Material for the task
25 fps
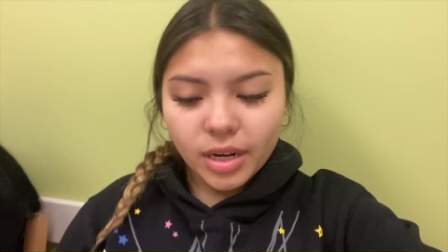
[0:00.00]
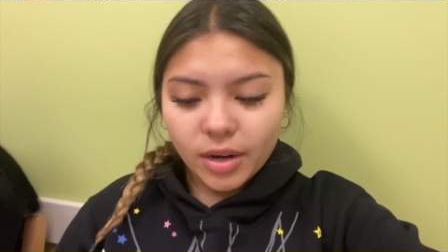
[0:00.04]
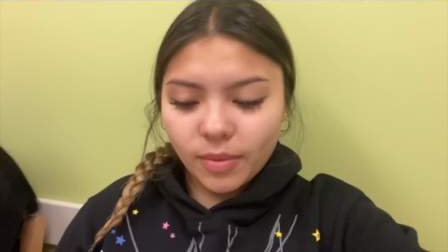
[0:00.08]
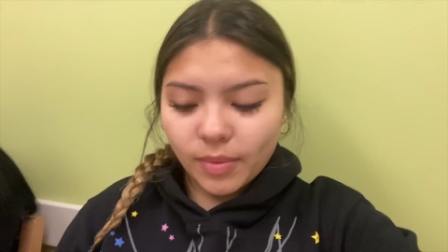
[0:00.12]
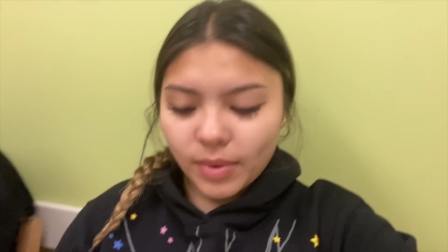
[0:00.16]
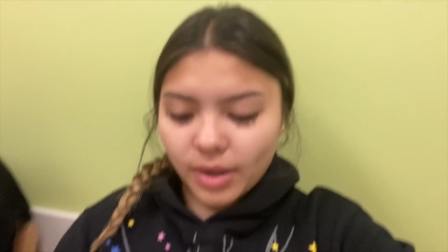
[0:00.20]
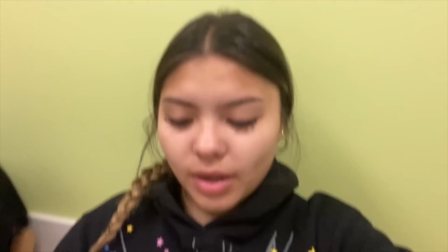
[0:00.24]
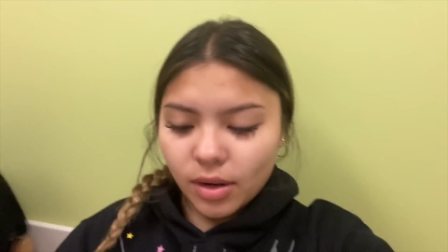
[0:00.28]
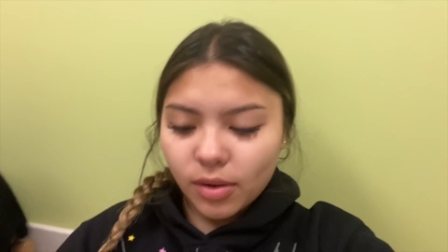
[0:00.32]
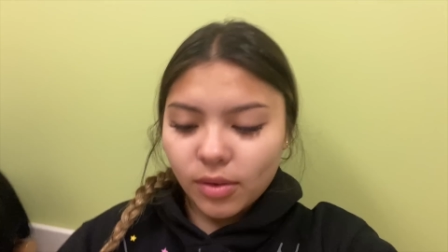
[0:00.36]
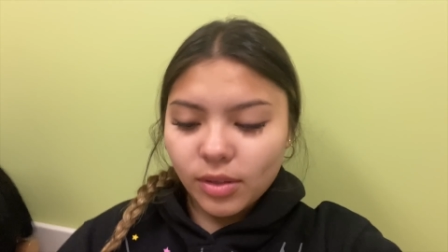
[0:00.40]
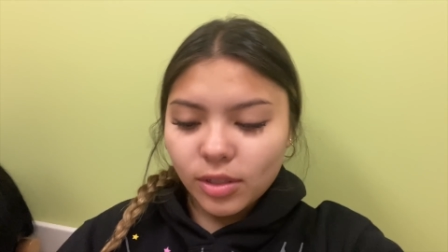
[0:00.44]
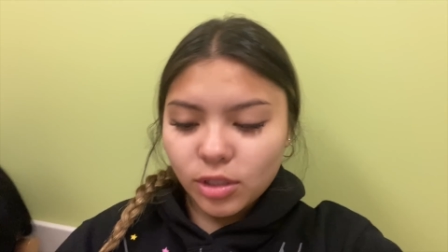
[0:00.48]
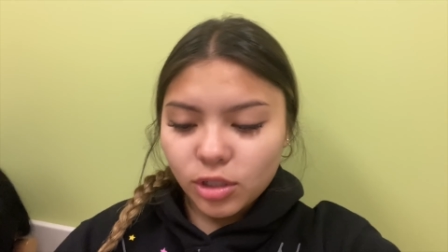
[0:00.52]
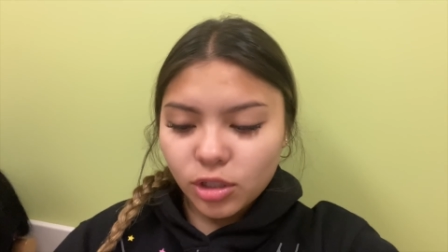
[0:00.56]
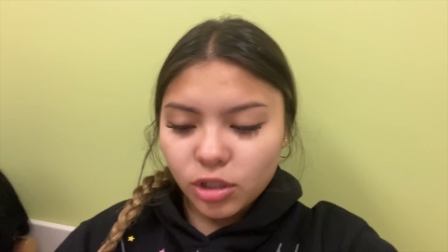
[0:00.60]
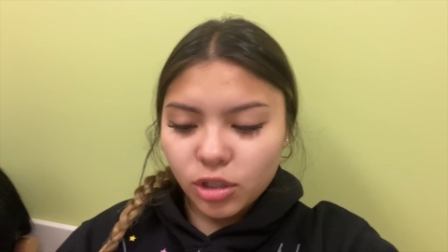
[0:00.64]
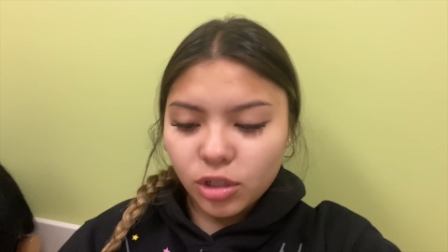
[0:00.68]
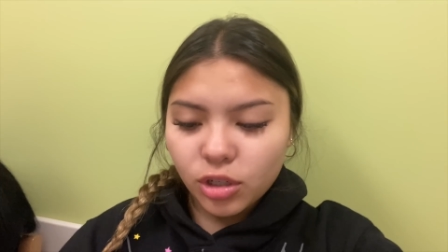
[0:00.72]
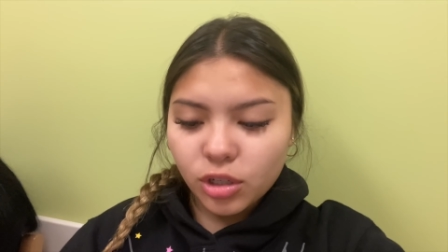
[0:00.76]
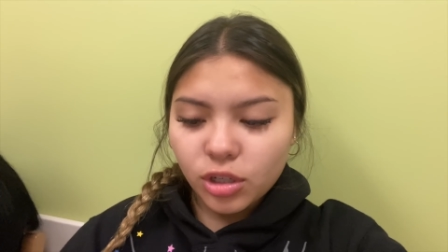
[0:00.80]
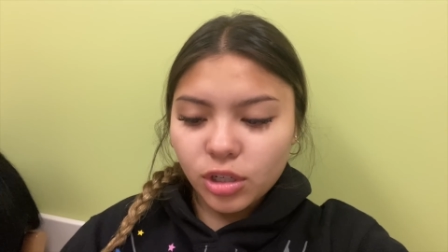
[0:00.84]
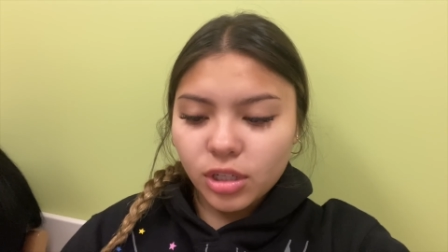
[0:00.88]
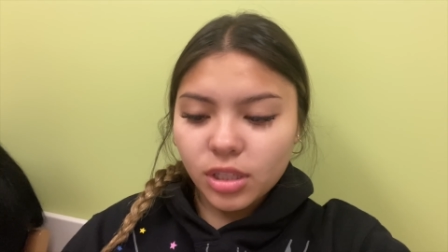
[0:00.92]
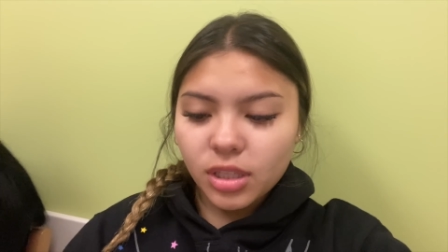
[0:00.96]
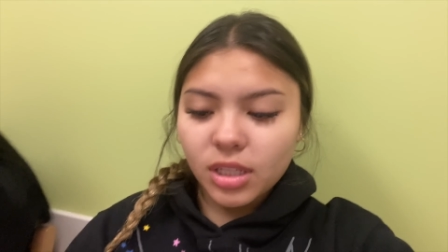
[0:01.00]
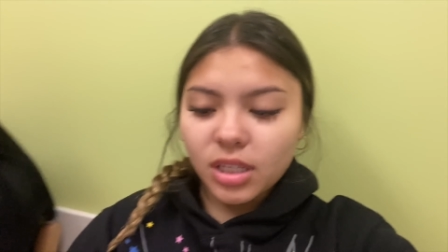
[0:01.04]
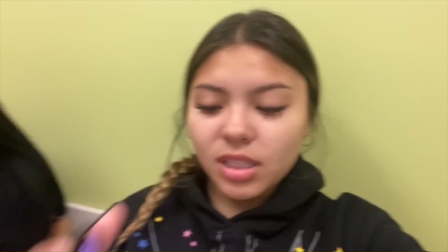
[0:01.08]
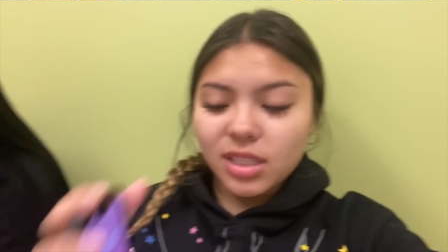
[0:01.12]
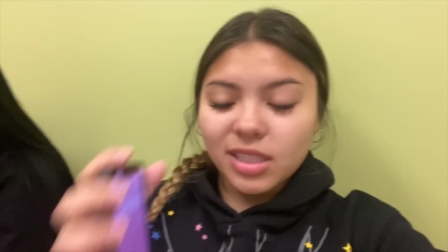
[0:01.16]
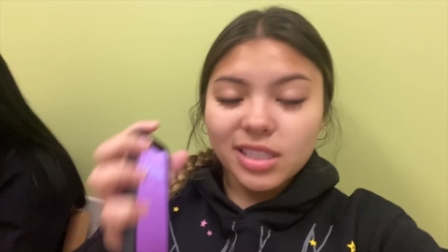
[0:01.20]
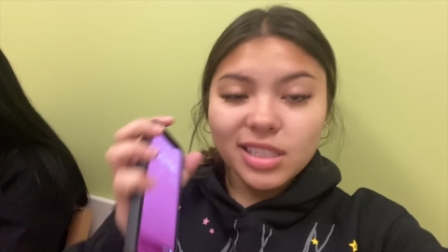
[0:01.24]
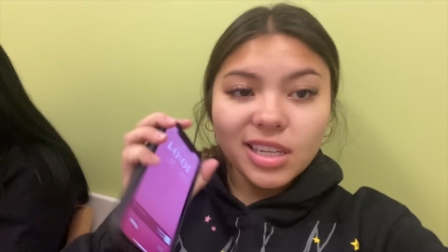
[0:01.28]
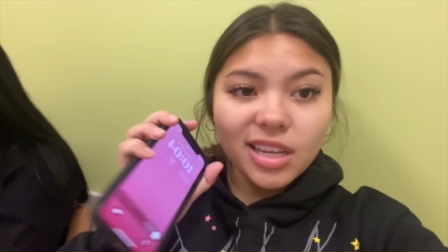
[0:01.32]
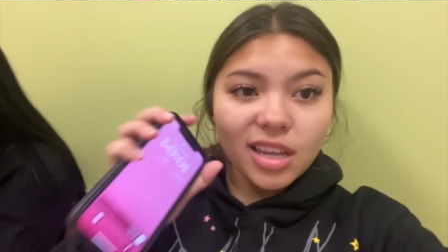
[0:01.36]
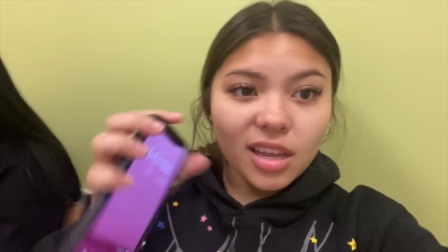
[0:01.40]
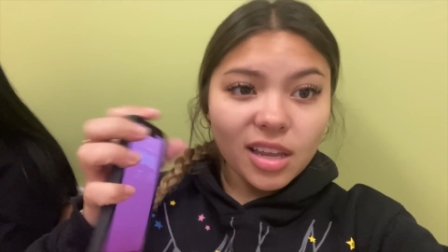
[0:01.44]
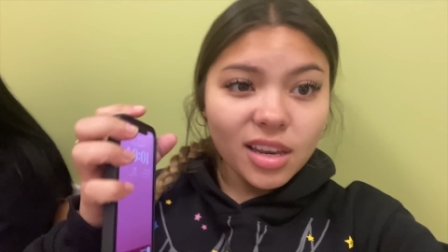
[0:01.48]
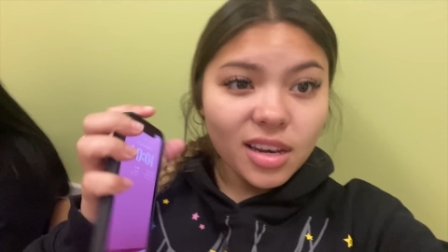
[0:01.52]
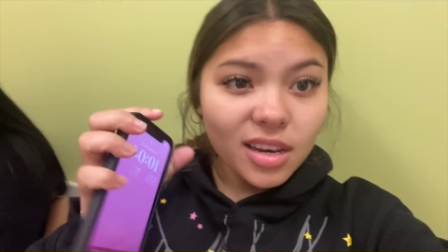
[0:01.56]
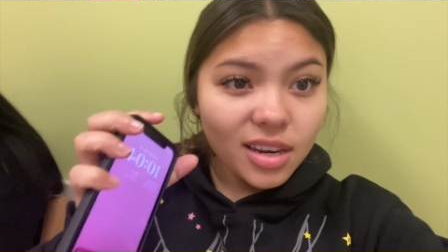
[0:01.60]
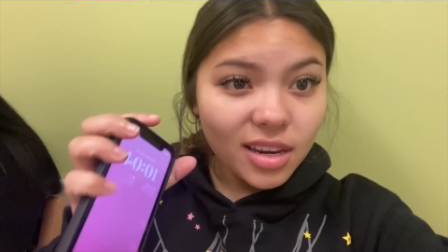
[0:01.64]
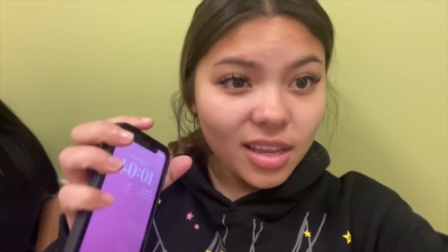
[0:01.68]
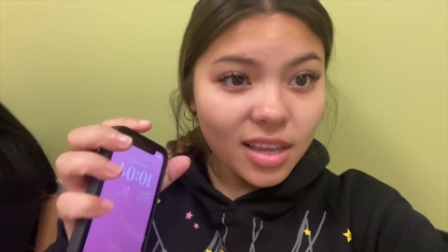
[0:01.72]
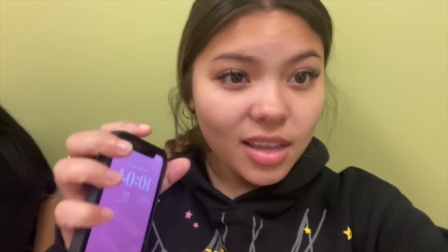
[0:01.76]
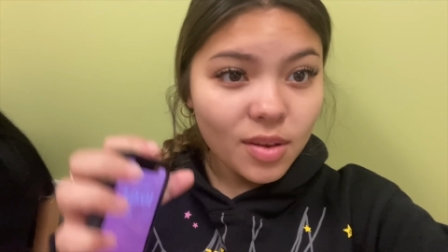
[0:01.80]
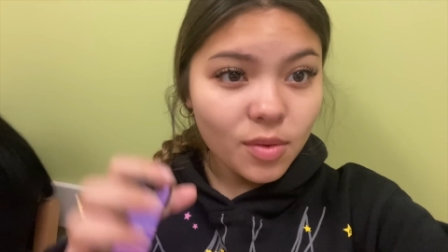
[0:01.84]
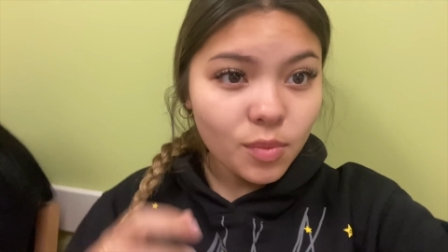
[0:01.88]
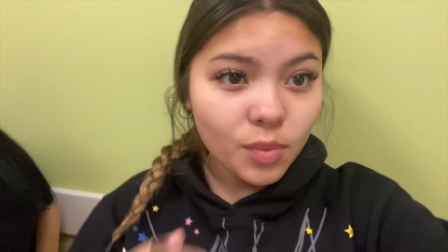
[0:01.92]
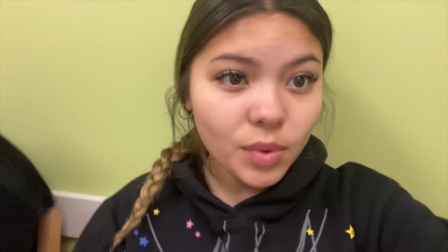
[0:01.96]
Right now it's currently 10,
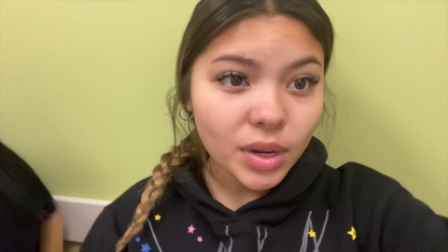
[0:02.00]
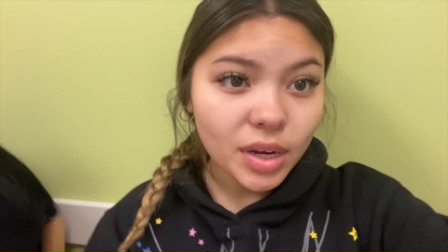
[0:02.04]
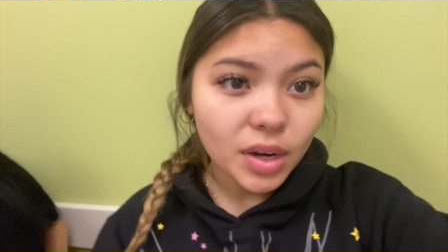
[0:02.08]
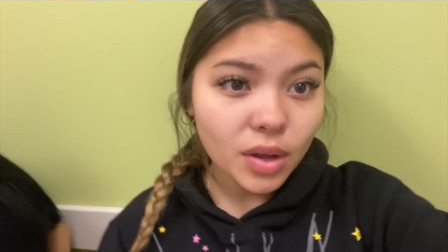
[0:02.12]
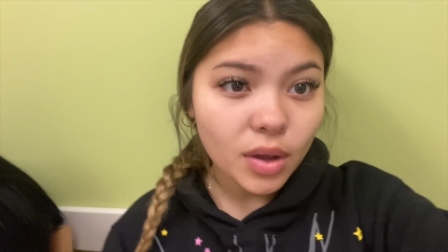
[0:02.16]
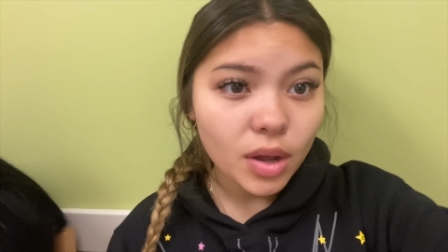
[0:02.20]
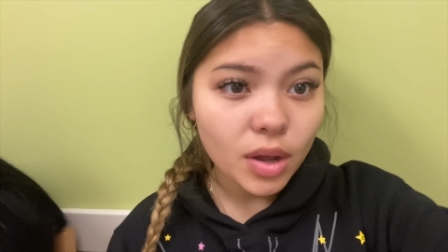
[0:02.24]
and right now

What to produce
Please give back the data above word for word, with no pictures included.

Exercise answer
25 fps
[0:00.00]
[0:00.04]
[0:00.08]
[0:00.12]
[0:00.16]
[0:00.20]
[0:00.24]
[0:00.28]
[0:00.32]
[0:00.36]
[0:00.40]
[0:00.44]
[0:00.48]
[0:00.52]
[0:00.56]
[0:00.60]
[0:00.64]
[0:00.68]
[0:00.72]
[0:00.76]
[0:00.80]
[0:00.84]
[0:00.88]
[0:00.92]
[0:00.96]
[0:01.00]
[0:01.04]
[0:01.08]
[0:01.12]
[0:01.16]
[0:01.20]
[0:01.24]
[0:01.28]
[0:01.32]
[0:01.36]
[0:01.40]
[0:01.44]
[0:01.48]
[0:01.52]
[0:01.56]
[0:01.60]
[0:01.64]
[0:01.68]
[0:01.72]
[0:01.76]
[0:01.80]
[0:01.84]
[0:01.88]
[0:01.92]
[0:01.96]
Right now it's currently 10,
[0:02.00]
[0:02.04]
[0:02.08]
[0:02.12]
[0:02.16]
[0:02.20]
[0:02.24]
and right now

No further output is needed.